## Problem requirements
Reproduce, exactly and in full, the records that follow, minus any pictures.

Data extract section start

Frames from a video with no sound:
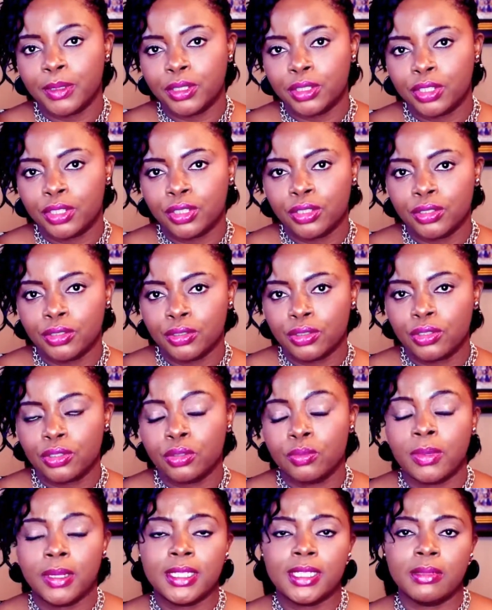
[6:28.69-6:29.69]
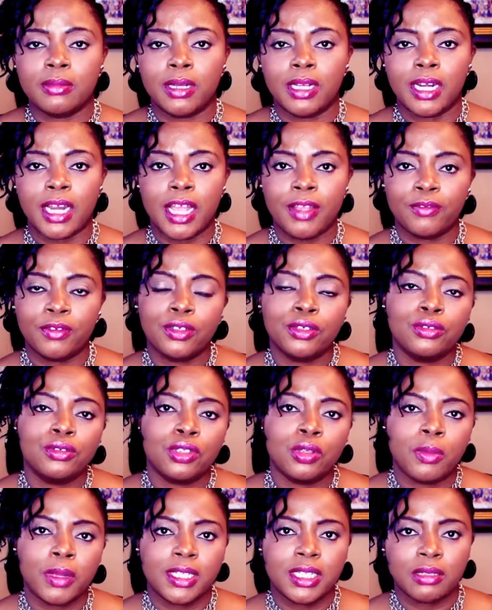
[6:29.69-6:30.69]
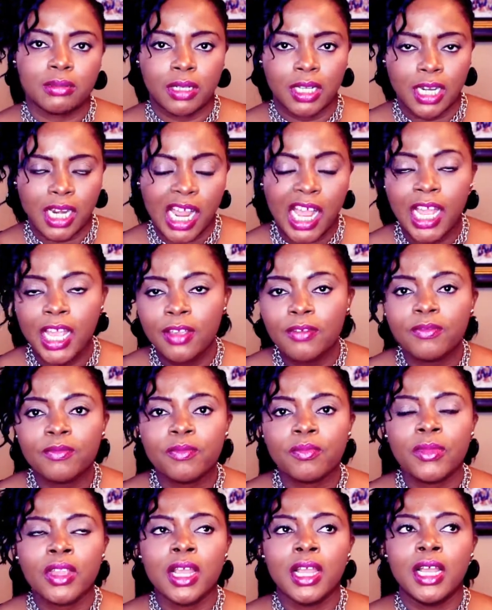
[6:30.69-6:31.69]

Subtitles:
into to better my livelihood, to better my life.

Data extract section end

## The completed task
Frames from a video with no sound:
[6:28.69-6:29.69]
[6:29.69-6:30.69]
[6:30.69-6:31.69]

Subtitles:
into to better my livelihood, to better my life.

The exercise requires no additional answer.